• ACTION ITEM
Nothing more is wanted than an exact repeat of the data below.

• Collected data
--- START ---

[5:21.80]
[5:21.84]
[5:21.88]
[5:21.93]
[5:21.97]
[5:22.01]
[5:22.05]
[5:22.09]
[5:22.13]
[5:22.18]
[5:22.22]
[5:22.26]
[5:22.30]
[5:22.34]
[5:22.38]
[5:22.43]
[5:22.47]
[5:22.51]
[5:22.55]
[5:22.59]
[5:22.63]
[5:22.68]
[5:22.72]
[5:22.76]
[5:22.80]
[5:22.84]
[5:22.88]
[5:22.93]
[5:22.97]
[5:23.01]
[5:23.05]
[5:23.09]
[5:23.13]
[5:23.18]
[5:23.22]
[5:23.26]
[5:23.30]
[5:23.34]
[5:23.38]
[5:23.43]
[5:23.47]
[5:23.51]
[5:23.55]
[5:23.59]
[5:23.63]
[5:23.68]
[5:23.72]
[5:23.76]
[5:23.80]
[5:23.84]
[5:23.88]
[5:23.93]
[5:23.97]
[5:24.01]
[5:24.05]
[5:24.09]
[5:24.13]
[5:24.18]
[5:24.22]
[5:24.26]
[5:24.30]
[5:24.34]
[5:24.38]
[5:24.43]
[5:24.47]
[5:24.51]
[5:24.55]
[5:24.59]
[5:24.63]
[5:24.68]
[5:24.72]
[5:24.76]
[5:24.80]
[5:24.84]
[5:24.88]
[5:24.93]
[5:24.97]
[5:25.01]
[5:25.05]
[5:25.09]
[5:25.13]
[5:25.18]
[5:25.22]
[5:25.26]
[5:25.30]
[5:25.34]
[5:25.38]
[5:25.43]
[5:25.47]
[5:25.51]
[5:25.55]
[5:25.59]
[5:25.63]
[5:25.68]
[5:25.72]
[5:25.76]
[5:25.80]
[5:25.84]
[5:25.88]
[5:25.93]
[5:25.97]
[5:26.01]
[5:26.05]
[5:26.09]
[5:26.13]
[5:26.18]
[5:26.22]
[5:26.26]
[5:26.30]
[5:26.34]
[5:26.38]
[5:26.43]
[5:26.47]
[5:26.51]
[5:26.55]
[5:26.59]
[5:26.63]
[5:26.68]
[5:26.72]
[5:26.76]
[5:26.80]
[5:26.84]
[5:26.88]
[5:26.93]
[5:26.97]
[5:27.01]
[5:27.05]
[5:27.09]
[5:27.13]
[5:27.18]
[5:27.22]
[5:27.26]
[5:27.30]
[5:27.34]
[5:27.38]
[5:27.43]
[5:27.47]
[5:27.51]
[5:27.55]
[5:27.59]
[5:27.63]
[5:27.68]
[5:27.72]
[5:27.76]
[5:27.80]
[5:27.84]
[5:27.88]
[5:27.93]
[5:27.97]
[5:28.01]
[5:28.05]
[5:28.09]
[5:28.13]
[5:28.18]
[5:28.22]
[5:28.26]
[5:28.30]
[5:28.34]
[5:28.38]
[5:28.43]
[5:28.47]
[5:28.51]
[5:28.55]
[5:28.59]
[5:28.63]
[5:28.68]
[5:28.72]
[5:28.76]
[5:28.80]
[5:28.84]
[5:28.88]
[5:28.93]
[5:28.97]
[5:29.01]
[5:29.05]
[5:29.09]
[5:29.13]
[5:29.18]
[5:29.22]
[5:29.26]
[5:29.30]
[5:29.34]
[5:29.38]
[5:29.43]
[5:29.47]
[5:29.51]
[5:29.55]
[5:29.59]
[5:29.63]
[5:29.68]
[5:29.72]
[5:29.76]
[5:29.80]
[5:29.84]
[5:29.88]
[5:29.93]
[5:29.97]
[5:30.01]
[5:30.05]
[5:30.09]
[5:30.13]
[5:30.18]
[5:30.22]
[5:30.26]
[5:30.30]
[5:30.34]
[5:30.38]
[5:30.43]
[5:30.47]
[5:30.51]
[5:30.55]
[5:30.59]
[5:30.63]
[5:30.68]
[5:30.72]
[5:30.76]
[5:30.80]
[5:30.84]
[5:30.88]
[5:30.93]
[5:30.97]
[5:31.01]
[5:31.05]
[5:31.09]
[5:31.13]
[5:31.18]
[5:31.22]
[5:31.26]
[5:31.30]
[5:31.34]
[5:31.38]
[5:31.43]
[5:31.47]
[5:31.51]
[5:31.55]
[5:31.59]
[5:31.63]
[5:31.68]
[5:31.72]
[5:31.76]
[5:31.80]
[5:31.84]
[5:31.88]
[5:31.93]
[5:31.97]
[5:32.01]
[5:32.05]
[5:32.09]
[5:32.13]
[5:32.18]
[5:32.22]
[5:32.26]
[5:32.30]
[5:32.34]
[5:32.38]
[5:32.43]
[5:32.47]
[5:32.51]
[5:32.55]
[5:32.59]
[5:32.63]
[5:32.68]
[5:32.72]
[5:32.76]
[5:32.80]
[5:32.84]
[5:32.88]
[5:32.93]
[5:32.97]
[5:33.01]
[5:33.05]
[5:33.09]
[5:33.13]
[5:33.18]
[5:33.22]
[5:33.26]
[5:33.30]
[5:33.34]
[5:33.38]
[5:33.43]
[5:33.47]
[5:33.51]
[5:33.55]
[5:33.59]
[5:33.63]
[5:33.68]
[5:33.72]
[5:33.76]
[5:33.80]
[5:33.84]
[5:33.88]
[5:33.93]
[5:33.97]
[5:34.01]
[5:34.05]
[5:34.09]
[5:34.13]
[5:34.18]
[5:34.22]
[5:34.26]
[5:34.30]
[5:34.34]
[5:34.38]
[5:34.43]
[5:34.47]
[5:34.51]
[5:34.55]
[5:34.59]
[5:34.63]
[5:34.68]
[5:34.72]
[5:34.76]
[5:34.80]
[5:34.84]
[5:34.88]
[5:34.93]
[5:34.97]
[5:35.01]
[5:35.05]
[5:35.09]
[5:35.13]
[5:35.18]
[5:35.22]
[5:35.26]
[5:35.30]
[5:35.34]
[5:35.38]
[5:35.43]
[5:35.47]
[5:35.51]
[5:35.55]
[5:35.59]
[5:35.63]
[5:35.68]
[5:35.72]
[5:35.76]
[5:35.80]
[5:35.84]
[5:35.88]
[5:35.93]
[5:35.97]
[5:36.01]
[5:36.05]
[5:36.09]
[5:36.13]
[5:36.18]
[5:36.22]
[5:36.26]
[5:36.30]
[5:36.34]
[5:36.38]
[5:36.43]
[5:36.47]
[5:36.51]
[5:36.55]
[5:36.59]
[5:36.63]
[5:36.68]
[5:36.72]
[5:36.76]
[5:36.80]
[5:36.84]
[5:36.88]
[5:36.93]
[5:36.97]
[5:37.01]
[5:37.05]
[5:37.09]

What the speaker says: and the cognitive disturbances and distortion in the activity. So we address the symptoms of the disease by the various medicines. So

--- END ---

• EXPECTED ANSWER
[5:21.80]
[5:21.84]
[5:21.88]
[5:21.93]
[5:21.97]
[5:22.01]
[5:22.05]
[5:22.09]
[5:22.13]
[5:22.18]
[5:22.22]
[5:22.26]
[5:22.30]
[5:22.34]
[5:22.38]
[5:22.43]
[5:22.47]
[5:22.51]
[5:22.55]
[5:22.59]
[5:22.63]
[5:22.68]
[5:22.72]
[5:22.76]
[5:22.80]
[5:22.84]
[5:22.88]
[5:22.93]
[5:22.97]
[5:23.01]
[5:23.05]
[5:23.09]
[5:23.13]
[5:23.18]
[5:23.22]
[5:23.26]
[5:23.30]
[5:23.34]
[5:23.38]
[5:23.43]
[5:23.47]
[5:23.51]
[5:23.55]
[5:23.59]
[5:23.63]
[5:23.68]
[5:23.72]
[5:23.76]
[5:23.80]
[5:23.84]
[5:23.88]
[5:23.93]
[5:23.97]
[5:24.01]
[5:24.05]
[5:24.09]
[5:24.13]
[5:24.18]
[5:24.22]
[5:24.26]
[5:24.30]
[5:24.34]
[5:24.38]
[5:24.43]
[5:24.47]
[5:24.51]
[5:24.55]
[5:24.59]
[5:24.63]
[5:24.68]
[5:24.72]
[5:24.76]
[5:24.80]
[5:24.84]
[5:24.88]
[5:24.93]
[5:24.97]
[5:25.01]
[5:25.05]
[5:25.09]
[5:25.13]
[5:25.18]
[5:25.22]
[5:25.26]
[5:25.30]
[5:25.34]
[5:25.38]
[5:25.43]
[5:25.47]
[5:25.51]
[5:25.55]
[5:25.59]
[5:25.63]
[5:25.68]
[5:25.72]
[5:25.76]
[5:25.80]
[5:25.84]
[5:25.88]
[5:25.93]
[5:25.97]
[5:26.01]
[5:26.05]
[5:26.09]
[5:26.13]
[5:26.18]
[5:26.22]
[5:26.26]
[5:26.30]
[5:26.34]
[5:26.38]
[5:26.43]
[5:26.47]
[5:26.51]
[5:26.55]
[5:26.59]
[5:26.63]
[5:26.68]
[5:26.72]
[5:26.76]
[5:26.80]
[5:26.84]
[5:26.88]
[5:26.93]
[5:26.97]
[5:27.01]
[5:27.05]
[5:27.09]
[5:27.13]
[5:27.18]
[5:27.22]
[5:27.26]
[5:27.30]
[5:27.34]
[5:27.38]
[5:27.43]
[5:27.47]
[5:27.51]
[5:27.55]
[5:27.59]
[5:27.63]
[5:27.68]
[5:27.72]
[5:27.76]
[5:27.80]
[5:27.84]
[5:27.88]
[5:27.93]
[5:27.97]
[5:28.01]
[5:28.05]
[5:28.09]
[5:28.13]
[5:28.18]
[5:28.22]
[5:28.26]
[5:28.30]
[5:28.34]
[5:28.38]
[5:28.43]
[5:28.47]
[5:28.51]
[5:28.55]
[5:28.59]
[5:28.63]
[5:28.68]
[5:28.72]
[5:28.76]
[5:28.80]
[5:28.84]
[5:28.88]
[5:28.93]
[5:28.97]
[5:29.01]
[5:29.05]
[5:29.09]
[5:29.13]
[5:29.18]
[5:29.22]
[5:29.26]
[5:29.30]
[5:29.34]
[5:29.38]
[5:29.43]
[5:29.47]
[5:29.51]
[5:29.55]
[5:29.59]
[5:29.63]
[5:29.68]
[5:29.72]
[5:29.76]
[5:29.80]
[5:29.84]
[5:29.88]
[5:29.93]
[5:29.97]
[5:30.01]
[5:30.05]
[5:30.09]
[5:30.13]
[5:30.18]
[5:30.22]
[5:30.26]
[5:30.30]
[5:30.34]
[5:30.38]
[5:30.43]
[5:30.47]
[5:30.51]
[5:30.55]
[5:30.59]
[5:30.63]
[5:30.68]
[5:30.72]
[5:30.76]
[5:30.80]
[5:30.84]
[5:30.88]
[5:30.93]
[5:30.97]
[5:31.01]
[5:31.05]
[5:31.09]
[5:31.13]
[5:31.18]
[5:31.22]
[5:31.26]
[5:31.30]
[5:31.34]
[5:31.38]
[5:31.43]
[5:31.47]
[5:31.51]
[5:31.55]
[5:31.59]
[5:31.63]
[5:31.68]
[5:31.72]
[5:31.76]
[5:31.80]
[5:31.84]
[5:31.88]
[5:31.93]
[5:31.97]
[5:32.01]
[5:32.05]
[5:32.09]
[5:32.13]
[5:32.18]
[5:32.22]
[5:32.26]
[5:32.30]
[5:32.34]
[5:32.38]
[5:32.43]
[5:32.47]
[5:32.51]
[5:32.55]
[5:32.59]
[5:32.63]
[5:32.68]
[5:32.72]
[5:32.76]
[5:32.80]
[5:32.84]
[5:32.88]
[5:32.93]
[5:32.97]
[5:33.01]
[5:33.05]
[5:33.09]
[5:33.13]
[5:33.18]
[5:33.22]
[5:33.26]
[5:33.30]
[5:33.34]
[5:33.38]
[5:33.43]
[5:33.47]
[5:33.51]
[5:33.55]
[5:33.59]
[5:33.63]
[5:33.68]
[5:33.72]
[5:33.76]
[5:33.80]
[5:33.84]
[5:33.88]
[5:33.93]
[5:33.97]
[5:34.01]
[5:34.05]
[5:34.09]
[5:34.13]
[5:34.18]
[5:34.22]
[5:34.26]
[5:34.30]
[5:34.34]
[5:34.38]
[5:34.43]
[5:34.47]
[5:34.51]
[5:34.55]
[5:34.59]
[5:34.63]
[5:34.68]
[5:34.72]
[5:34.76]
[5:34.80]
[5:34.84]
[5:34.88]
[5:34.93]
[5:34.97]
[5:35.01]
[5:35.05]
[5:35.09]
[5:35.13]
[5:35.18]
[5:35.22]
[5:35.26]
[5:35.30]
[5:35.34]
[5:35.38]
[5:35.43]
[5:35.47]
[5:35.51]
[5:35.55]
[5:35.59]
[5:35.63]
[5:35.68]
[5:35.72]
[5:35.76]
[5:35.80]
[5:35.84]
[5:35.88]
[5:35.93]
[5:35.97]
[5:36.01]
[5:36.05]
[5:36.09]
[5:36.13]
[5:36.18]
[5:36.22]
[5:36.26]
[5:36.30]
[5:36.34]
[5:36.38]
[5:36.43]
[5:36.47]
[5:36.51]
[5:36.55]
[5:36.59]
[5:36.63]
[5:36.68]
[5:36.72]
[5:36.76]
[5:36.80]
[5:36.84]
[5:36.88]
[5:36.93]
[5:36.97]
[5:37.01]
[5:37.05]
[5:37.09]

What the speaker says: and the cognitive disturbances and distortion in the activity. So we address the symptoms of the disease by the various medicines. So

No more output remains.